À cet ordre, Telyx figea et renifla à multiple reprises.

- Je le sens moi-aussi, informa-t-il.

- Qu'y-a-t-il? demanda Morcan.

- C'est Yuzia sous cet étrange matériel que vous appelez une tente.

Le cœur d'Azéna sembla s'arrêter pendant une bonne minute à cette découverte. Enfin, elle avait atteint l'un de ses buts: délivrer Yuzia. Souriant, elle se laissa bercer par son accomplissement et se mit à déchirer la tente avec sa dague.

- Elle devrait être capable de s'en défaire, remarqua Morcan. Il y a quelque chose de plus ici...

Avec du travail d'équipe, les deux dragons et les deux dragonniers débarrassèrent Yuzia de son enveloppe seulement pour découvrir qu'elle était clouée au sol, ses mouvements complètement obstrués par plusieurs chaînes aussi larges que le torse d'un humain qui serpentaient autour de son corps. Elle ne pouvait même pas ouvrir la gueule, un ajout qui était probablement nouveau puisque l'escouade l'avait bel et bien entendu plus tôt. Cette vue désola Azéna qui savait à quel point ses créatures accordaient de l'importance à leur liberté et à leur fierté.

Lorsque la dragonne aperçut Azéna, ses yeux s'illuminèrent légèrement et elle secoua sa tête avec vivacité en vain. Impatiente, elle tortilla son corps malgré sa situation difficile. Elle renifla un bon coup et se mit à gratter le sable se ses griffes avant. Ses efforts n'apportèrent que des résultats très limités.

- Ombre et vent, dit Telyx en observant les chaînes. Ce n'est pas suffisant. Si seulement nous avions un dragon rouge avec nous... Le feu nous serait utile pour fondre le fer malicieux.

- Vous êtes puissants toi et Sèvia, fit remarquer Azéna. Je veux dire physiquement.

- Et alors?

- Soulevez les chaînes!

Telyx gratta son menton d'une griffe, réfléchissant à la proposition de l'adolescente.

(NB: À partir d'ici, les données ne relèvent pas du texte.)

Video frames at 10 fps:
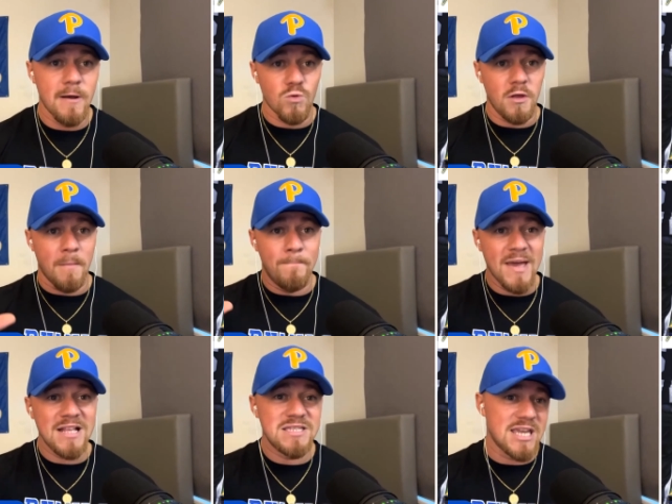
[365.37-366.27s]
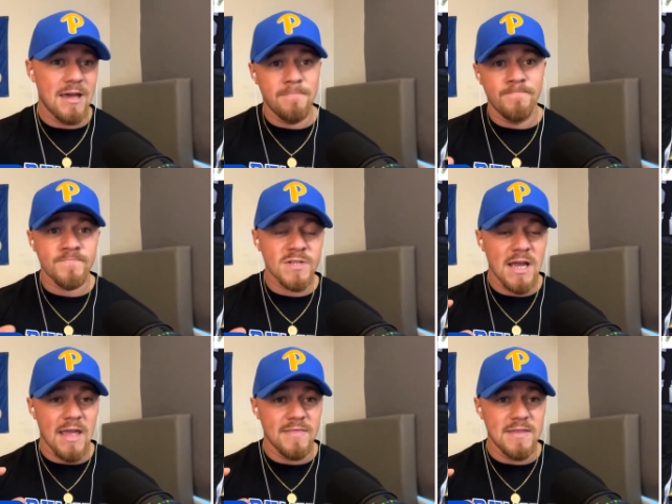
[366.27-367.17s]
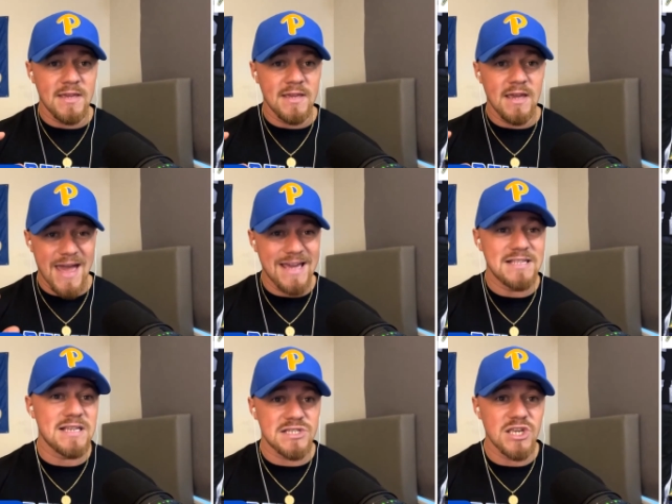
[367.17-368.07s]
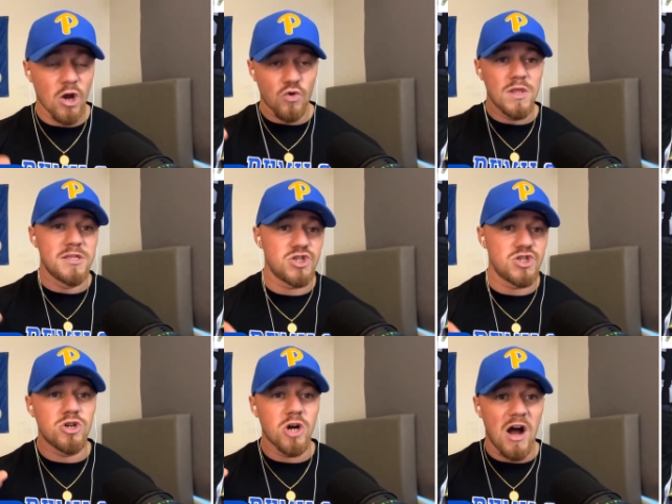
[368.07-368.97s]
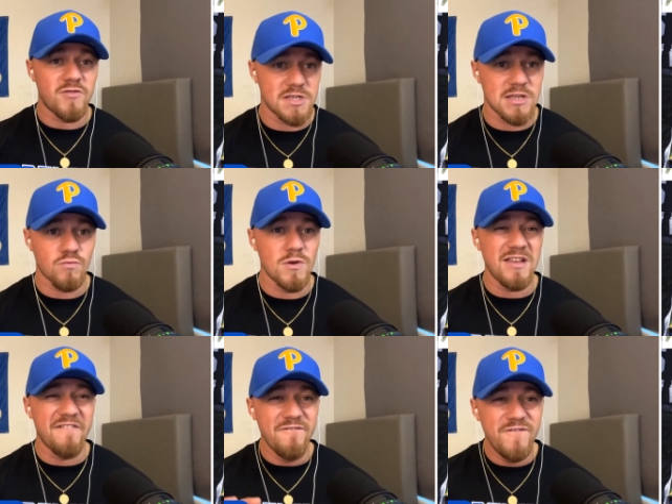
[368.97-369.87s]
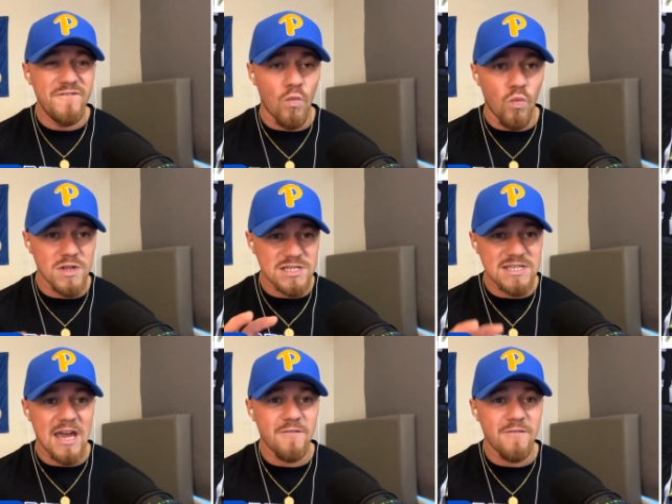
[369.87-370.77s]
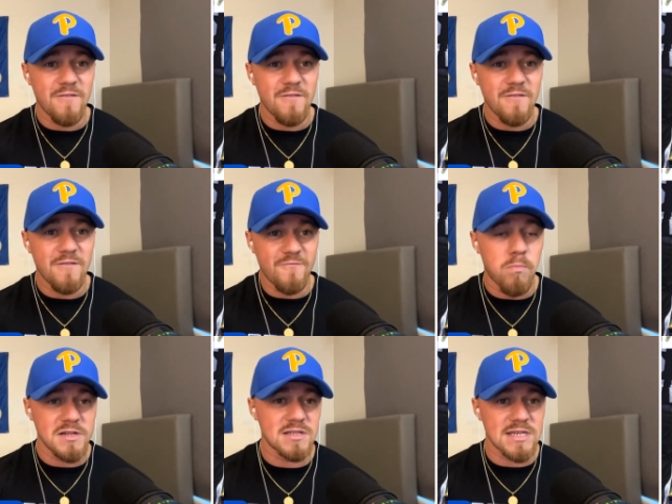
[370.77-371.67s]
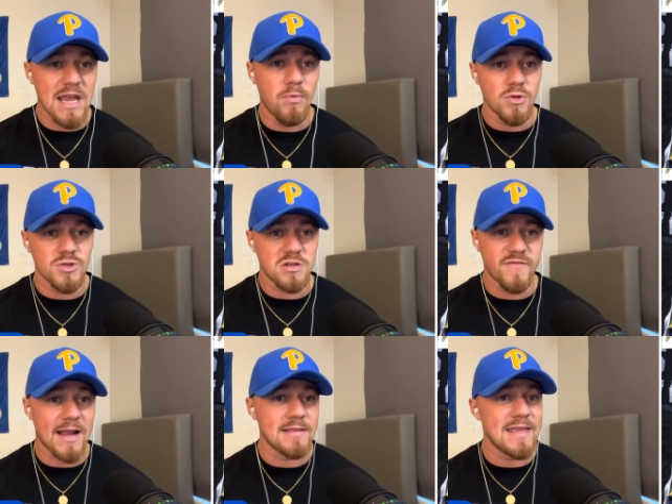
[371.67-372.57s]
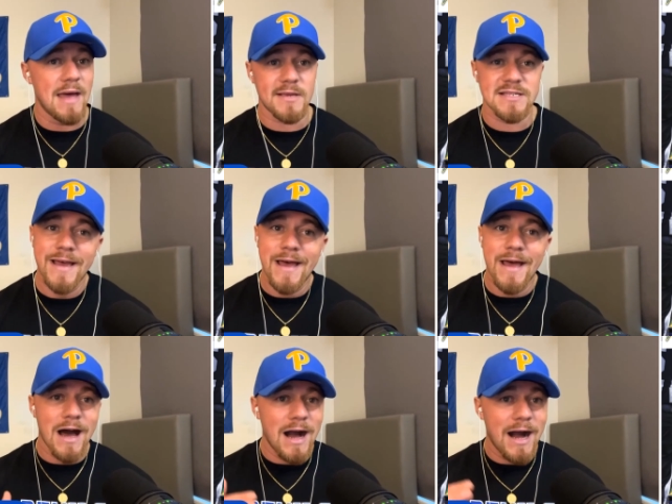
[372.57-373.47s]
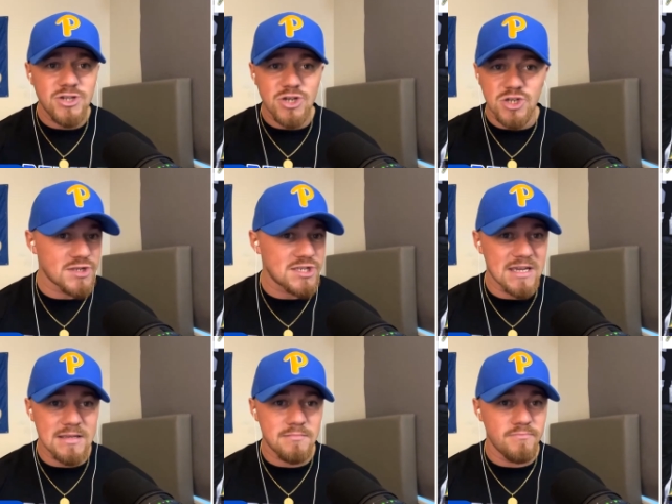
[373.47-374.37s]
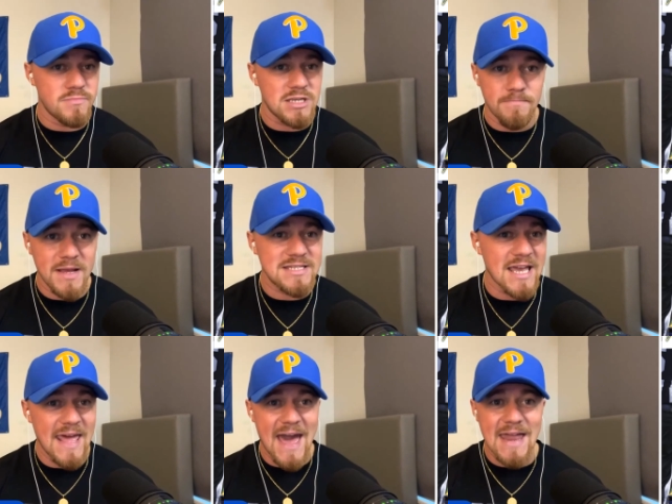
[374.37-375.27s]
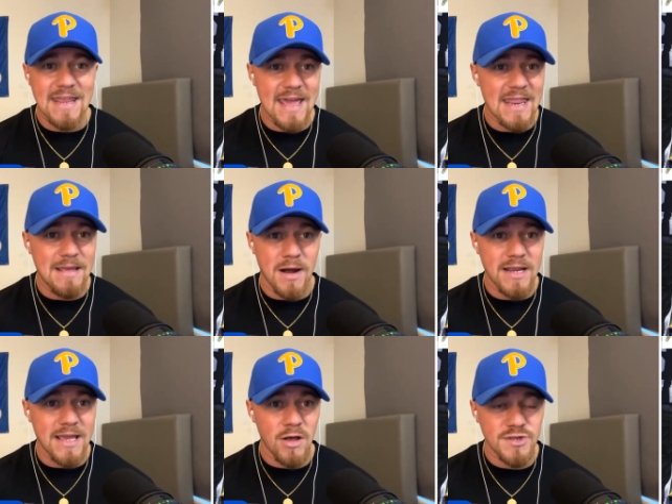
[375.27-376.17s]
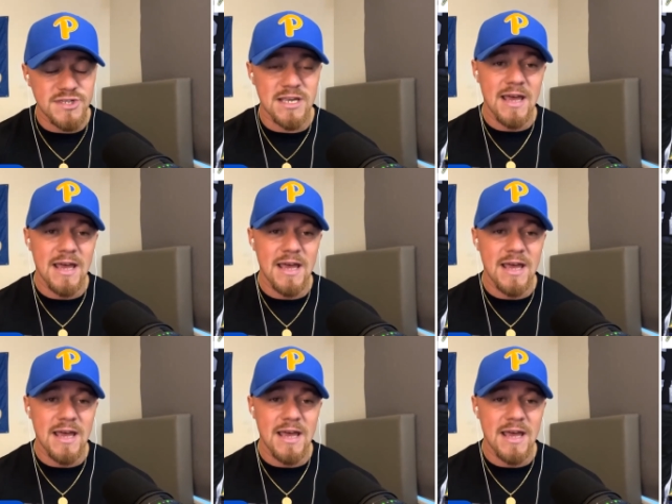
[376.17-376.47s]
really the Big Ten, and the uh, ACC are really the two conferences that really fit what Stanford and Cal bring to the table in terms of academics. I just don't see see the Big Ten adding anybody else.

- Je ne suis certainement pas le plus fort physiquement, mais je suis tout-de-même un dragon. Ça pourrait fonctionner, surtout avec moi et Sèvia.

- J'approuve, dit Sèvia avec un sourire en coin. Si nous ne pouvons pas les briser, nous pouvons les arracher de la terre!

Un petit groupe de barbares virèrent un coin et aperçurent le groupe qui se préparaient à libérer Yuzia. Ils rugirent et chargèrent, leurs armes levées vers le ciel à peine illuminé par la lune qui se faisait de plus en plus sombre, presque complètement noire.

- Protégez-nous! ordonna Sèvia. Nous ne devons pas être interrompus!

La dragonne grise et le légèrement plus jeune Telyx agrippèrent chacun une chaîne du côté opposé de l'autre, prirent leur envol et tirèrent vers le haut. Immédiatement, l'effet ressenti. Les crochets fichés profondément sous le sable frais commencèrent à céder.

- Allez Telyx! encouragea Sèvia avec passion.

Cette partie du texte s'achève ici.